Asylum application paperwork stems flow of refugees being sent back to Turkey

05.04.2016 - Update : 24.05.2016
Lull in refugee deportations to Turkey

Atina

By Vasiliki Mitsiniotou

ATHENS

There was a lull in deportations of refugees from Greek islands to Turkey on Tuesday, amid Greek denials that some migrants had gone missing.

The return of refugees from Greece to Turkey in line with an EU-Turkey deal began on Monday; no people were transferred to Turkey today as asylum applications had to be processed first, the Greek authorities said.

Greece began deporting migrants Monday from the island of Lesbos back to Turkey, as part of the deal struck on March 18 to manage the continent's worst refugee crisis since World War II.

“Deportations will not take place every day” said a spokesman for Greece’s Coordinating Body for Refugee Crisis Management on Tuesday. “The number of people and the frequency of the deportations will depend on the asylum applications process, which will speed up once EU specialists arrive in the next two days,” he added.

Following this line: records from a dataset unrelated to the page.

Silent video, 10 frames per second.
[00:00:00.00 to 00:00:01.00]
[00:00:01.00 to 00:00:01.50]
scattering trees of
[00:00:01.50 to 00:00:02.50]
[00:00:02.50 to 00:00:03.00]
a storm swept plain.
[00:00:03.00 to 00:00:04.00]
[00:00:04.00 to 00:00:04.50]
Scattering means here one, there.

In response to reports that some would-be immigrants had gone missing, the Coordinating Body tweeted that “No man ‘disappears’ in Greece, nor in Chios, nor anywhere else.”

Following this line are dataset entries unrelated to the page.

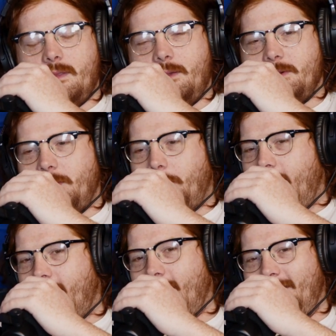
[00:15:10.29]
was a
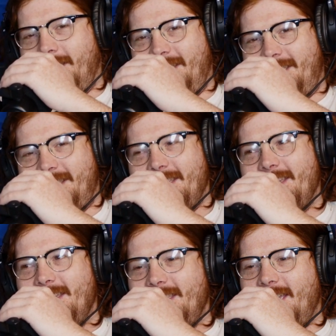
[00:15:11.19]
black guy like
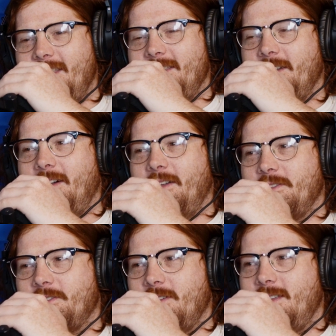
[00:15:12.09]
yelling on the
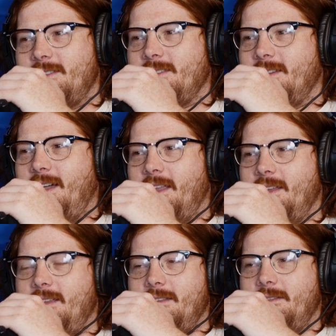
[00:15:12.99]
streets
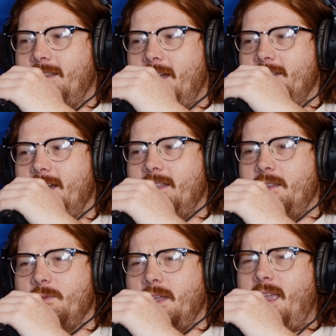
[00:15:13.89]
in downtown, and he
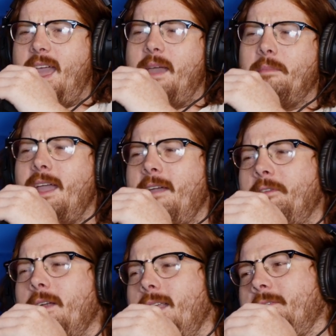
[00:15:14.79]
was like, "Yeah, man,
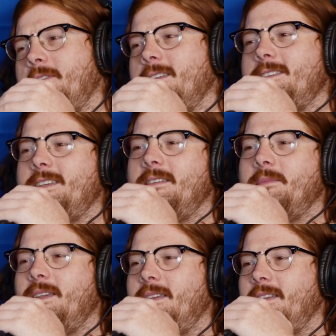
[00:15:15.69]
fuck that fucking shit,
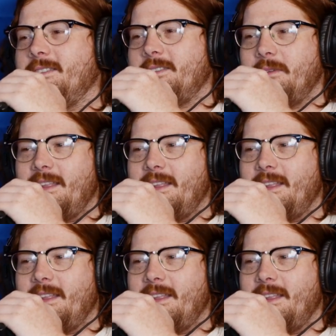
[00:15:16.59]
bitch," something like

Earlier on Lesbos, about 100 migrants occupied the entrance of the refugee center at Moria, carrying out a sit-down protest against being returned to Turkey.

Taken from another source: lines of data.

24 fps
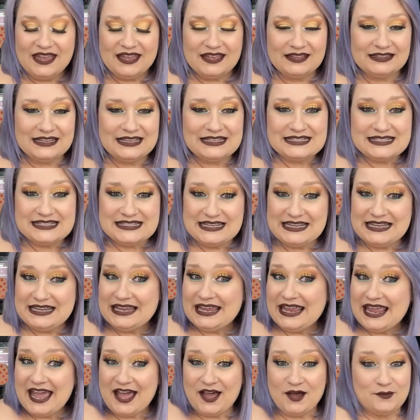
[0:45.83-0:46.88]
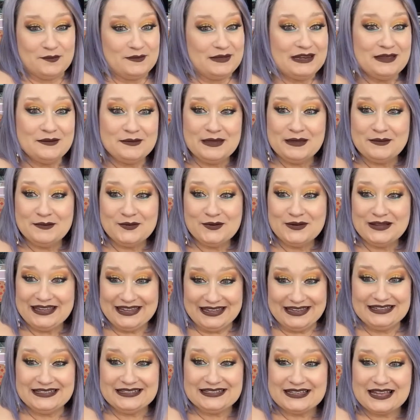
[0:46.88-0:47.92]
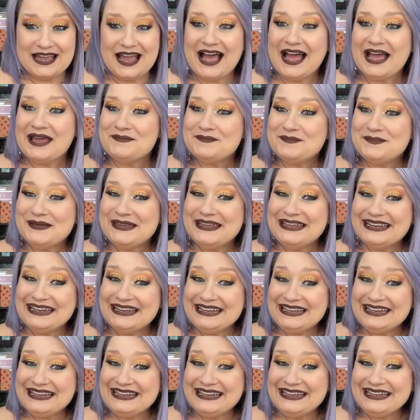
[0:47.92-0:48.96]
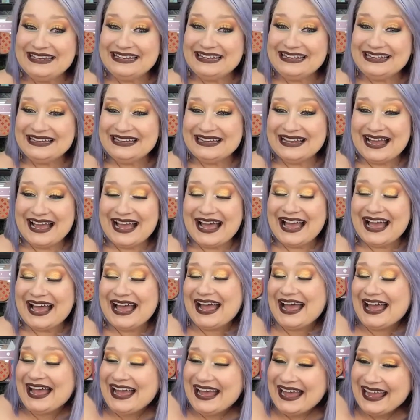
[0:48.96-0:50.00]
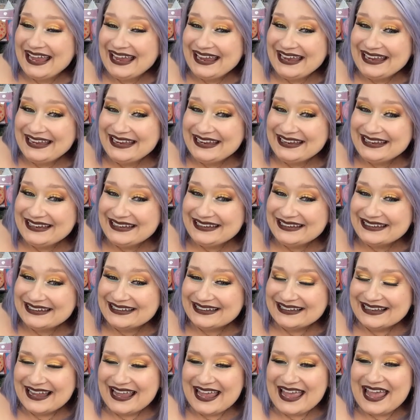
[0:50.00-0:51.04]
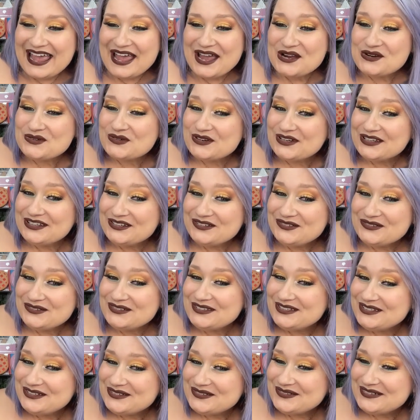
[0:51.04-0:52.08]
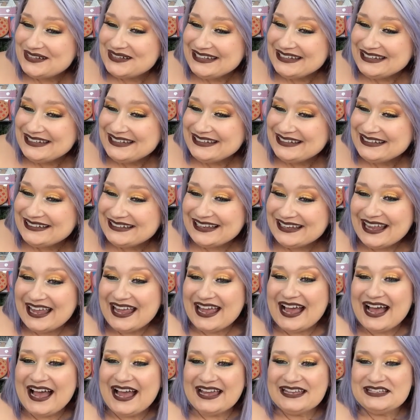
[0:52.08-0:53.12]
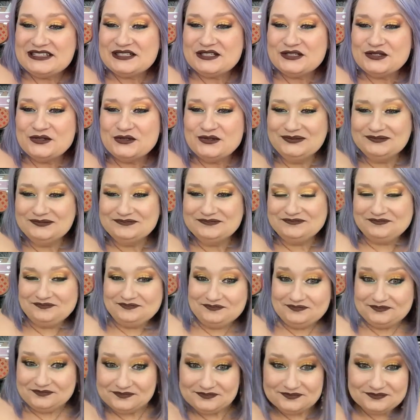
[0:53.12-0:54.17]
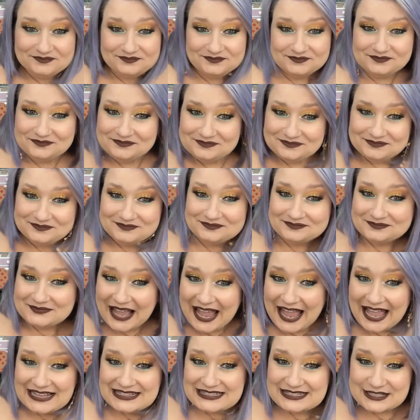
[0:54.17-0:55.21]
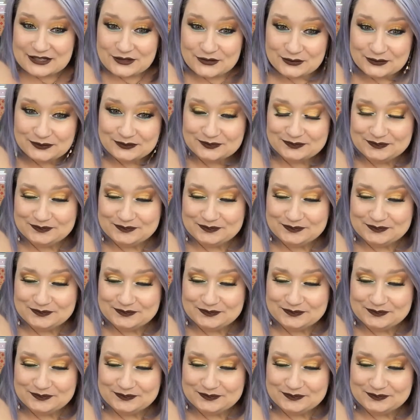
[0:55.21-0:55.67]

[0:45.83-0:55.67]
Let's see how many people get. Hi, Penny. Hi. How are you doing? Hi, Sue. Hi, Sue.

According to the Refugee Crisis Management Coordination Body's figures, there are almost 6,000 migrants on the Greek islands, 11,280 migrants at Idomeni at the northern Greek border and 4,761 remain at the port of Piraeus, Athens.

At Idomeni camp on Tuesday, children led a peaceful protest holding white flowers and a banner reading "We are killed silently” reported Greek press agency ANA-MPA.

The Greek authorities are looking to empty both Idomeni camp and the port of Piraeus in the next days.

“By the end of the week Piraeus will be decongested significantly and we’ll start transferring refugees from Idomeni,” Alternate Defense Minister Dimitris Vitsas said in an interview with Mega TV on Monday.

More than 52,000 refugees and migrants were on Greek territory on Tuesday while 225 new arrivals were recorded in the last 24 hours according to Refugee Crisis Management Coordination Body figures.